[EXERCISE]: Omit all pictures, and print word for word only the lines from the one containing "[0:03.00-0:04.00]" through the end of the data.

[Stored data]:

^^^^^^^^

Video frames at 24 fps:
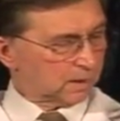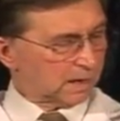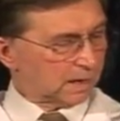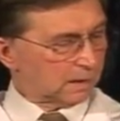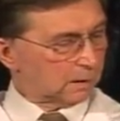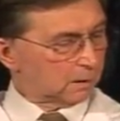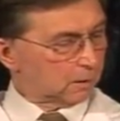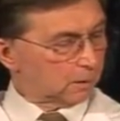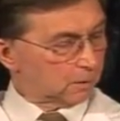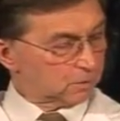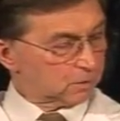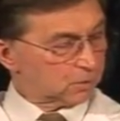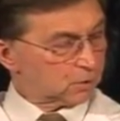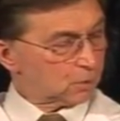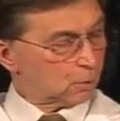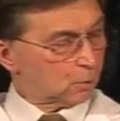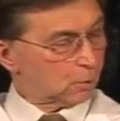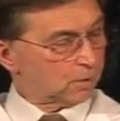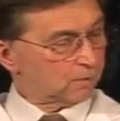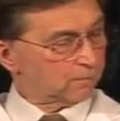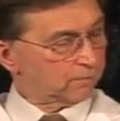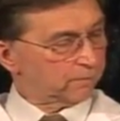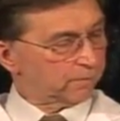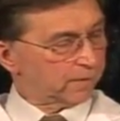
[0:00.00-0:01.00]
Kellogg's
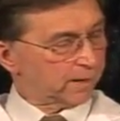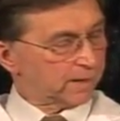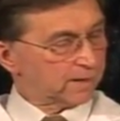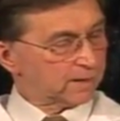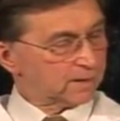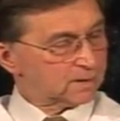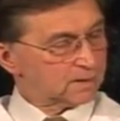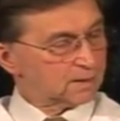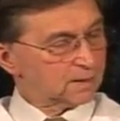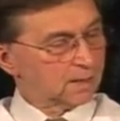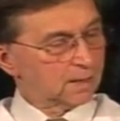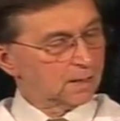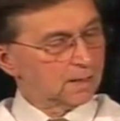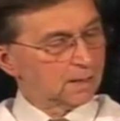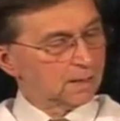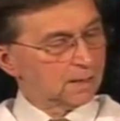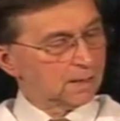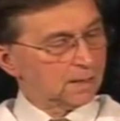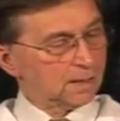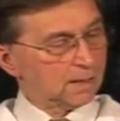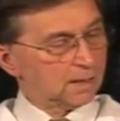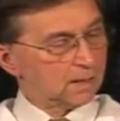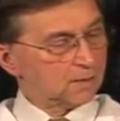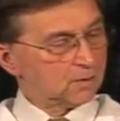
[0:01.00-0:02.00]
cornflakes.
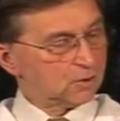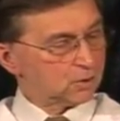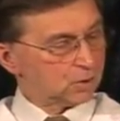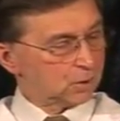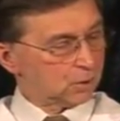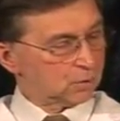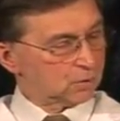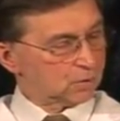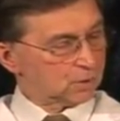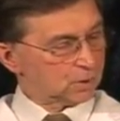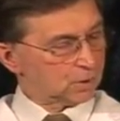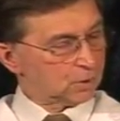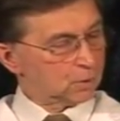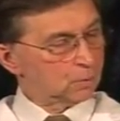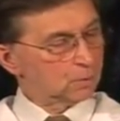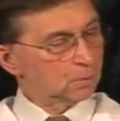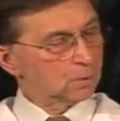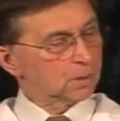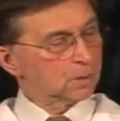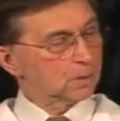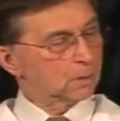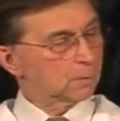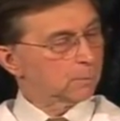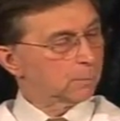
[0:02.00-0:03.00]
And it shows a
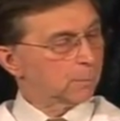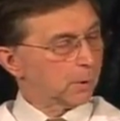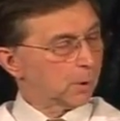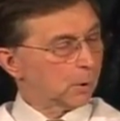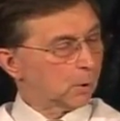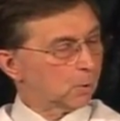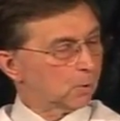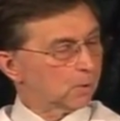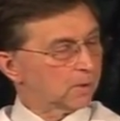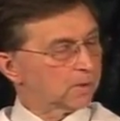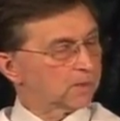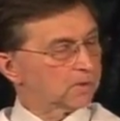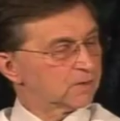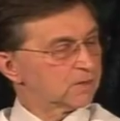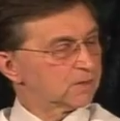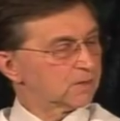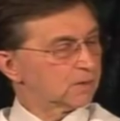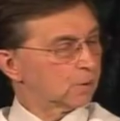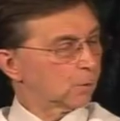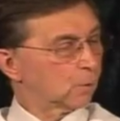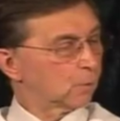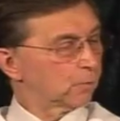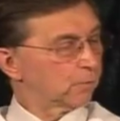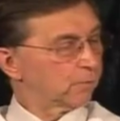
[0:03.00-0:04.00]
cute little bowl, and it's
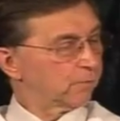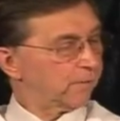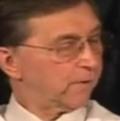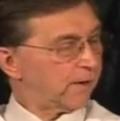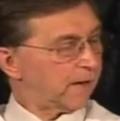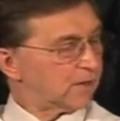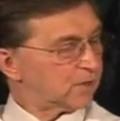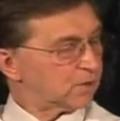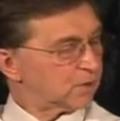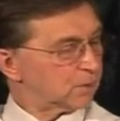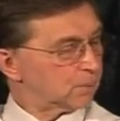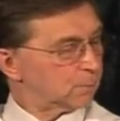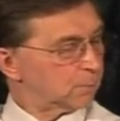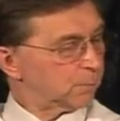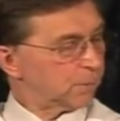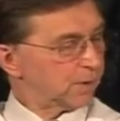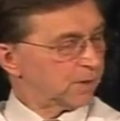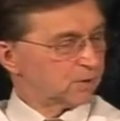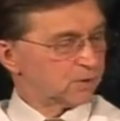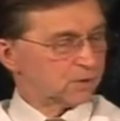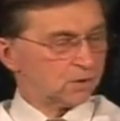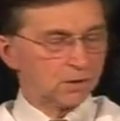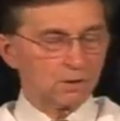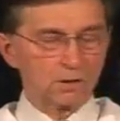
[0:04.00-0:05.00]
an old-fashioned
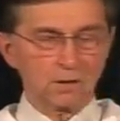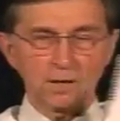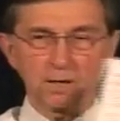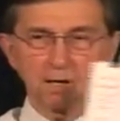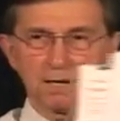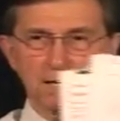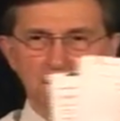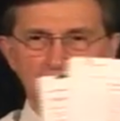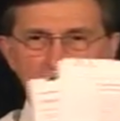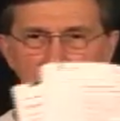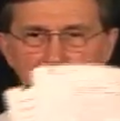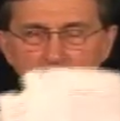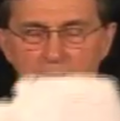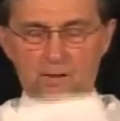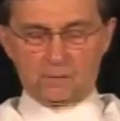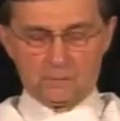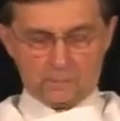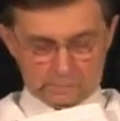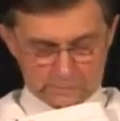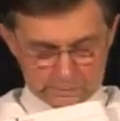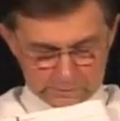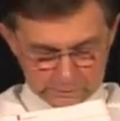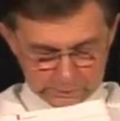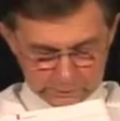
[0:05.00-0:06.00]
picture, and
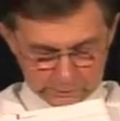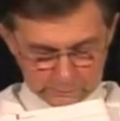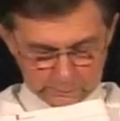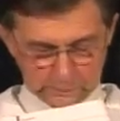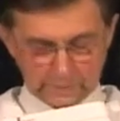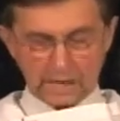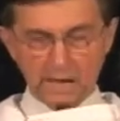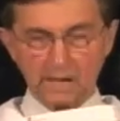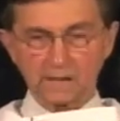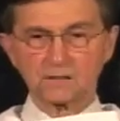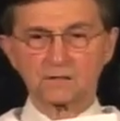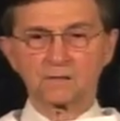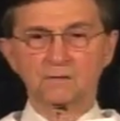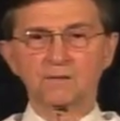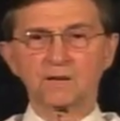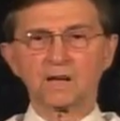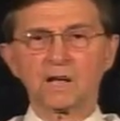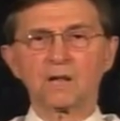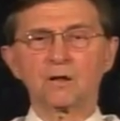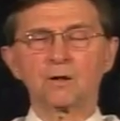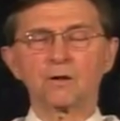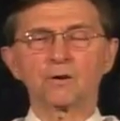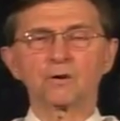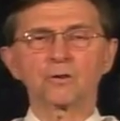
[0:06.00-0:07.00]
the little box of
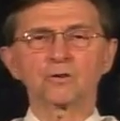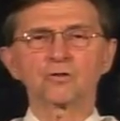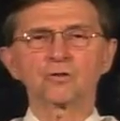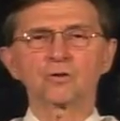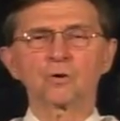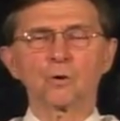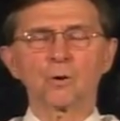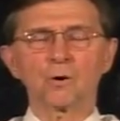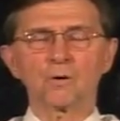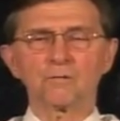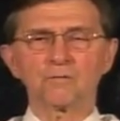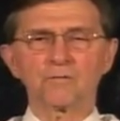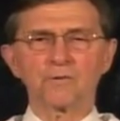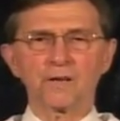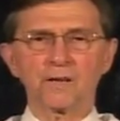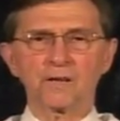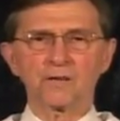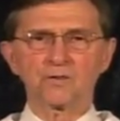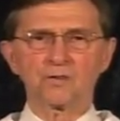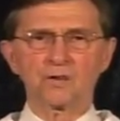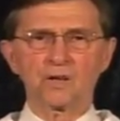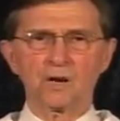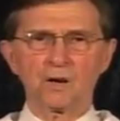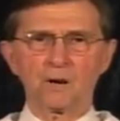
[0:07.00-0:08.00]
Kellogg's
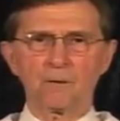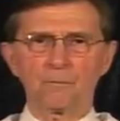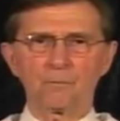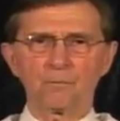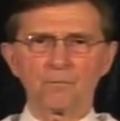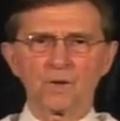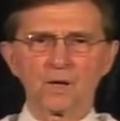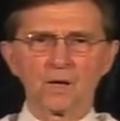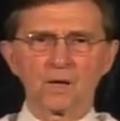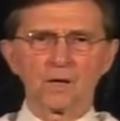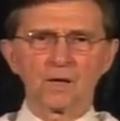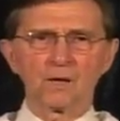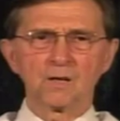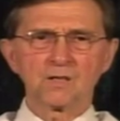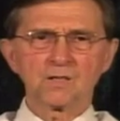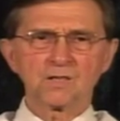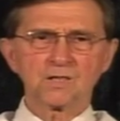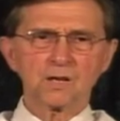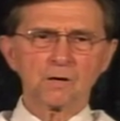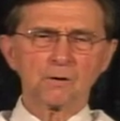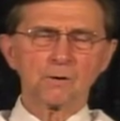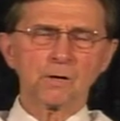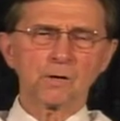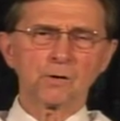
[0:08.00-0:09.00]
cornflakes there.
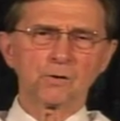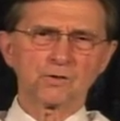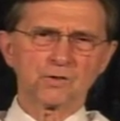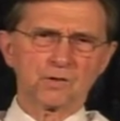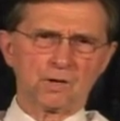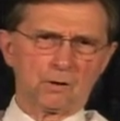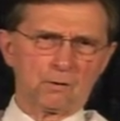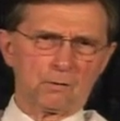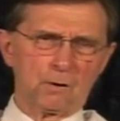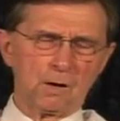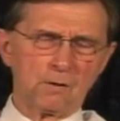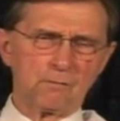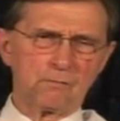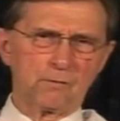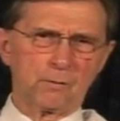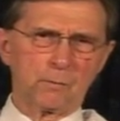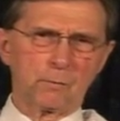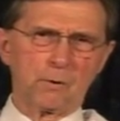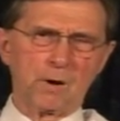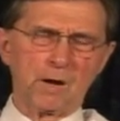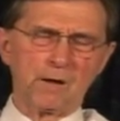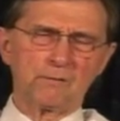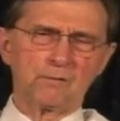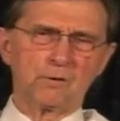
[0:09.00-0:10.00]
Cereals are great for
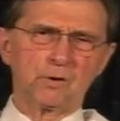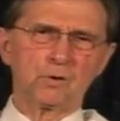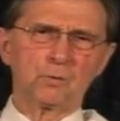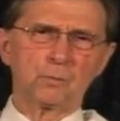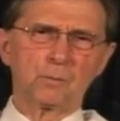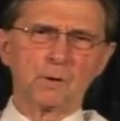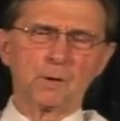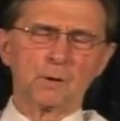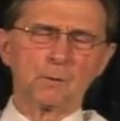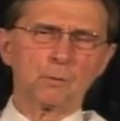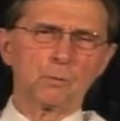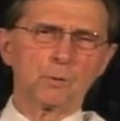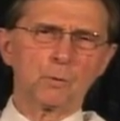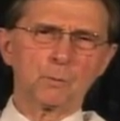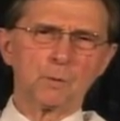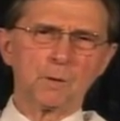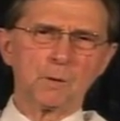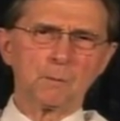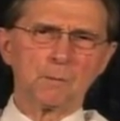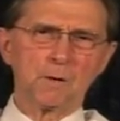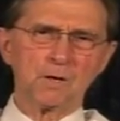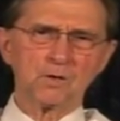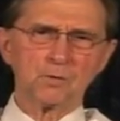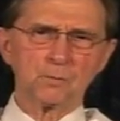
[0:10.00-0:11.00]
breakfast, but it would
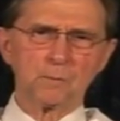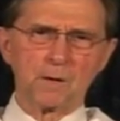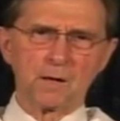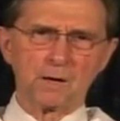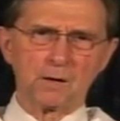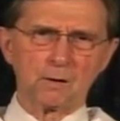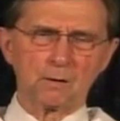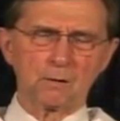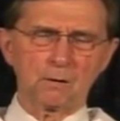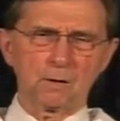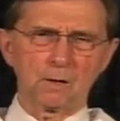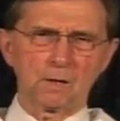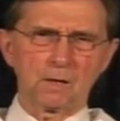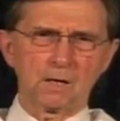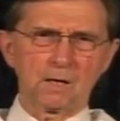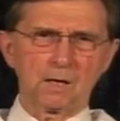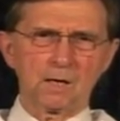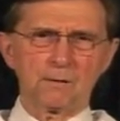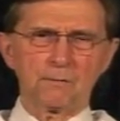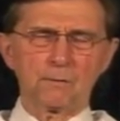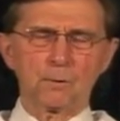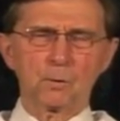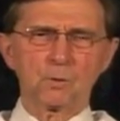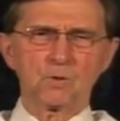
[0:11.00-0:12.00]
be much better
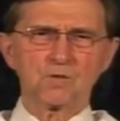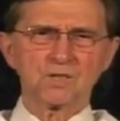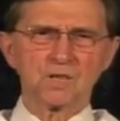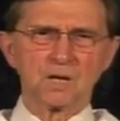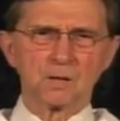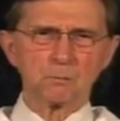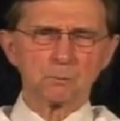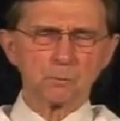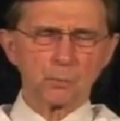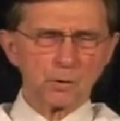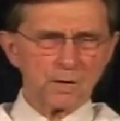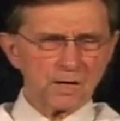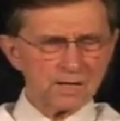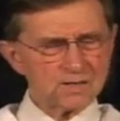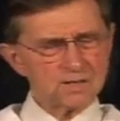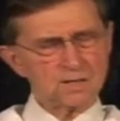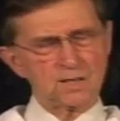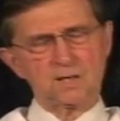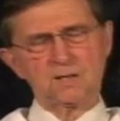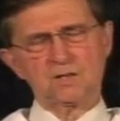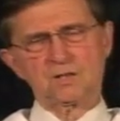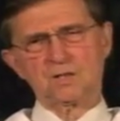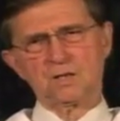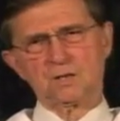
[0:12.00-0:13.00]
if it was
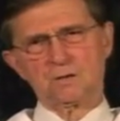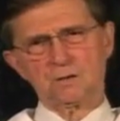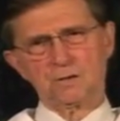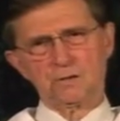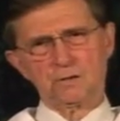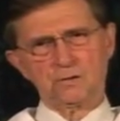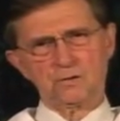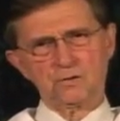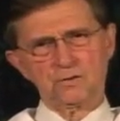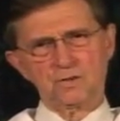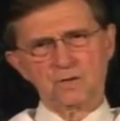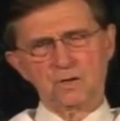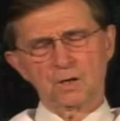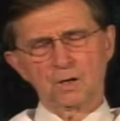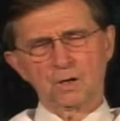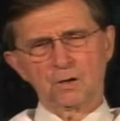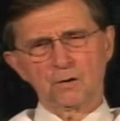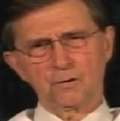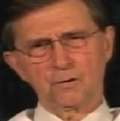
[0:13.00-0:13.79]
unprocessed cereals.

^^^^^^^^

[WRITTEN SOLUTION]:
[0:03.00-0:04.00]
cute little bowl, and it's
[0:04.00-0:05.00]
an old-fashioned
[0:05.00-0:06.00]
picture, and
[0:06.00-0:07.00]
the little box of
[0:07.00-0:08.00]
Kellogg's
[0:08.00-0:09.00]
cornflakes there.
[0:09.00-0:10.00]
Cereals are great for
[0:10.00-0:11.00]
breakfast, but it would
[0:11.00-0:12.00]
be much better
[0:12.00-0:13.00]
if it was
[0:13.00-0:13.79]
unprocessed cereals.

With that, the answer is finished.